Ее лицо заливает краска, и я снова думаю, что Джоанна Рейес прекрасна, несмотря на рану на лице. Даже благодаря шраму. Как Линн, с ее коротко стриженными волосами, или Тобиас, с его памятью о жестокости отца, которую он носит словно броню. Как моя мать в простой серой одежде.
– Не будете ли вы так любезны, – едко усмехается Тори, – доставить одно послание в Товарищество?
– Мне будет неуютно оставить здесь вас и вашу армию, чтобы свершилось ваше так называемое правосудие, – отвечает Джоанна. – Но я обязательно кого-нибудь пошлю вместе себя.
– Чудесно, – заявляет Тори. – Передайте им, что скоро будет сформирована новая политическая система, в которой у них не будет представительства. Мы считаем это достойным наказанием за отказ выбрать какую-либо из сторон в войне. Безусловно, за ними остается обязанность производить пищу и доставлять ее в город, но делать все они будут под наблюдением одной из правящих фракций.
На мгновение мне кажется – Джоанна сейчас кинется на Тори и станет душить ее. Но она выпрямляется, становясь еще выше ростом.
– Все? – спрашивает она.
– Да.
– Прекрасно, – произносит она. – Пойду сделаю что-нибудь полезное. Вы не позволите нам ухаживать за этими ранеными, верно?
Тори мрачно таращится на нее.
– Но помните, – продолжает Джоанна. – Иногда люди, которых вы угнетаете, оказываются сильнее, чем вы предполагали.
Она разворачивается и выходит из вестибюля.
Что-то в ее словах цепляет меня. Я уверена, что она, таким образом, высказала угрозу, пусть и смехотворную, но мысль продолжает крутиться у меня в голове. Что-то здесь не так. Она могла иметь в виду не Товарищество. Другую угнетенную группу.
Оглядываюсь по сторонам. Лихачи, бесфракционники. Я начинаю замечать закономерность.
– Кристина, – шепчу я. – У бесфракционников все оружие.
Она нахмуривается.
Я вспоминаю, как Тереза забрала пистолет у Юрайи, хотя у нее и был свой. Вспоминаю сжатые губы Тобиаса, когда я спросила его насчет вынужденного союза Лихачества и бесфракционников. Он чего-то недоговаривал.
В вестибюле появляется Эвелин.

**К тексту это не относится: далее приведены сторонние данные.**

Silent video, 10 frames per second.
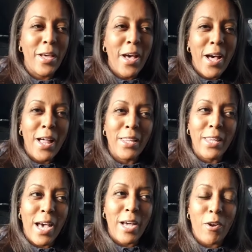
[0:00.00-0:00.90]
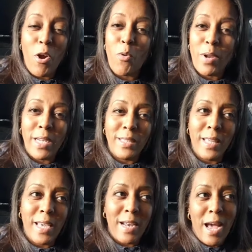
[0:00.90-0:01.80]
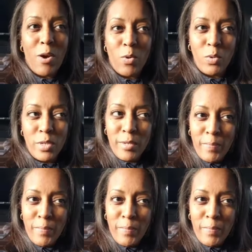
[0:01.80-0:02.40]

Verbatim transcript: a, a lot already laid out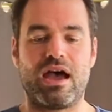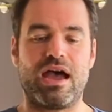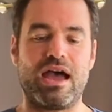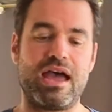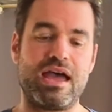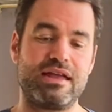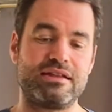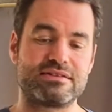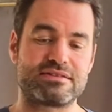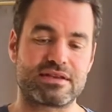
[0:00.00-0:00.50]

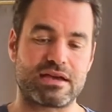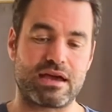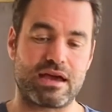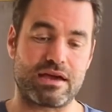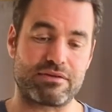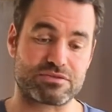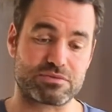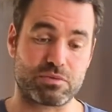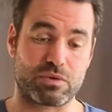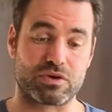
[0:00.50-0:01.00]
And
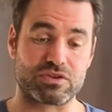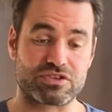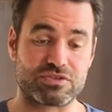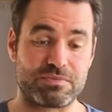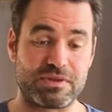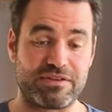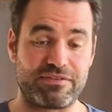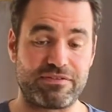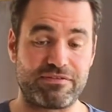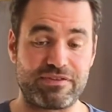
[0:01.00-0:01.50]
as we want to
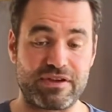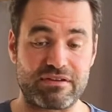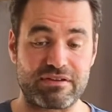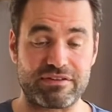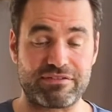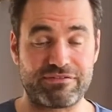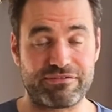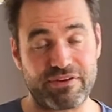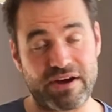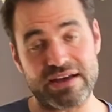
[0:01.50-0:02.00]
be very
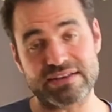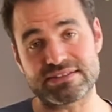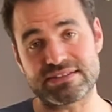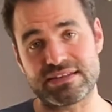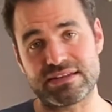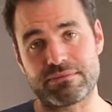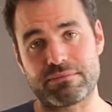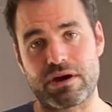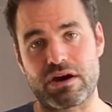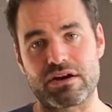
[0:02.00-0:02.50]
fast
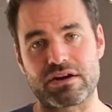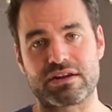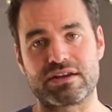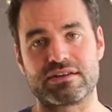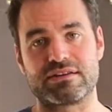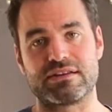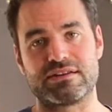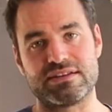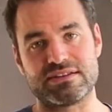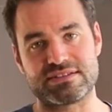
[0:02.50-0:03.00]
in the
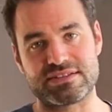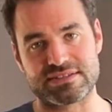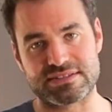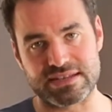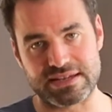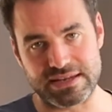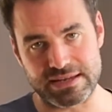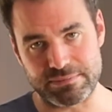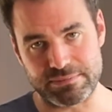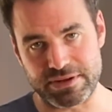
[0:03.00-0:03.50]
market, and this is
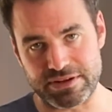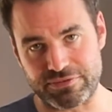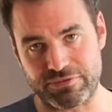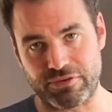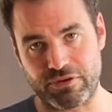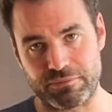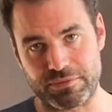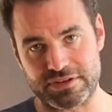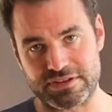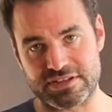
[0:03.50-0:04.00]
a little bit
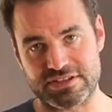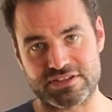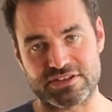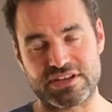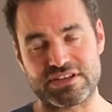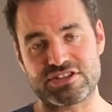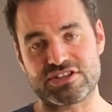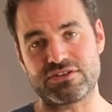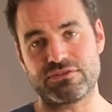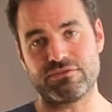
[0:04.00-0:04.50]
from the
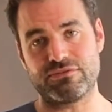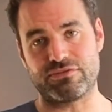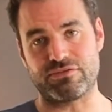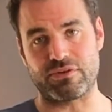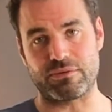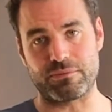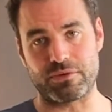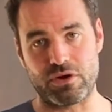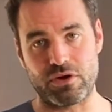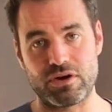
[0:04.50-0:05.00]
tradition
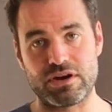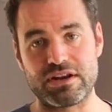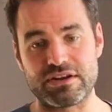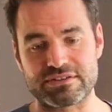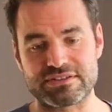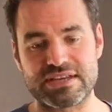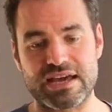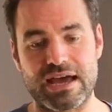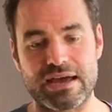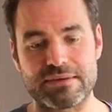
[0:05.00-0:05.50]
from earlier
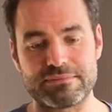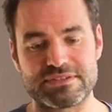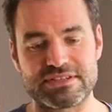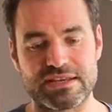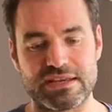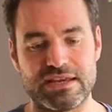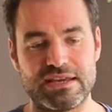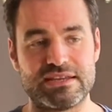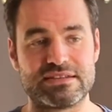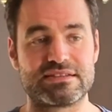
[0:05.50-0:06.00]
times,
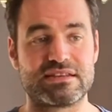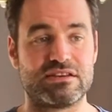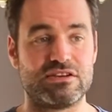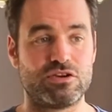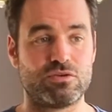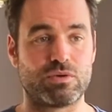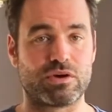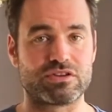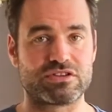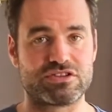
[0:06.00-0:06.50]
is
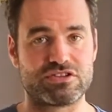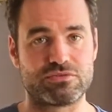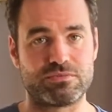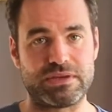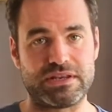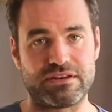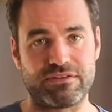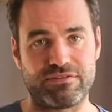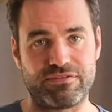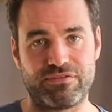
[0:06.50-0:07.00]
you wanted to be
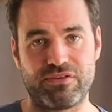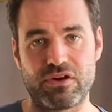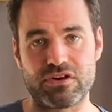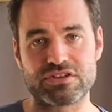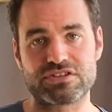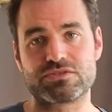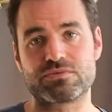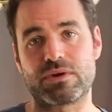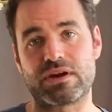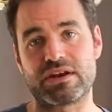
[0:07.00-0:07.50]
the
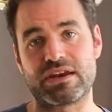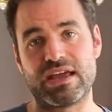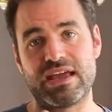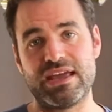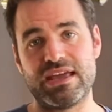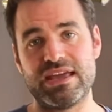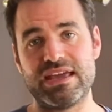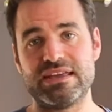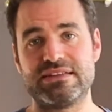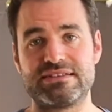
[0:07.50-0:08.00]
first one
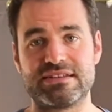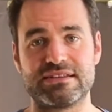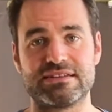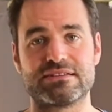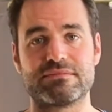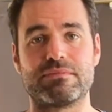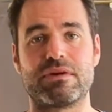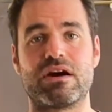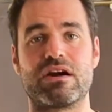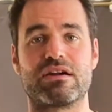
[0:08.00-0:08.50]
hitting
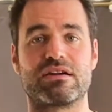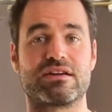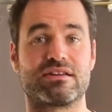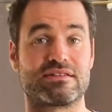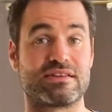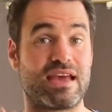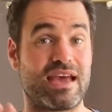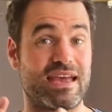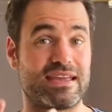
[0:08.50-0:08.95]
the market,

Она шествует с величественным видом, будто королева, которая возвращается на трон. Тобиаса нет рядом с ней. Где он?
Эвелин становится у стола, на котором лежит тело Джанин Мэтьюз. К ней, хромая, бредет Эдвард. Эвелин достает пистолет и стреляет в остатки портрета Джанин.
Воцаряется тишина. Она бросает оружие на стол рядом с трупом.
– Благодарю – изрекает Эвелин. – Уверена, вам интересно узнать, что будет дальше. Сейчас я все вам расскажу.
Тори выпрямляется, сидя на стуле, и наклоняется в сторону Эвелин, будто что-то хочет сказать, но та не обращает на нее внимания.
– Система фракций, долгое время существовавшая ради себя самой на плечах отверженных человеческих существ, будет уничтожена, – произносит Эвелин. – Мы понимаем, такие перемены будут трудны для вас, но…
– Мы? – ошеломленно переспрашивает Тори. – О чем ты говоришь, отверженная?
– Я имею в виду, – отвечает Эвелин, наконец-то посмотрев на Тори, – что ваша фракция, которая пару недель вместе с эрудитами кричала об ограничении поставок пищи и предметов первой необходимости бесфракционникам, фракция, которая помогла уничтожить Альтруизм, – более не существует.
И слегка улыбается.
– Если вы решите поднять против нас оружие, то столкнетесь с тем фактом, что вам нечего взять в руки, – добавляет она.
И бесфракционники дружно поднимают пистолеты. Люди равномерно распределены по периметру зала и по лестницам. Мы окружены.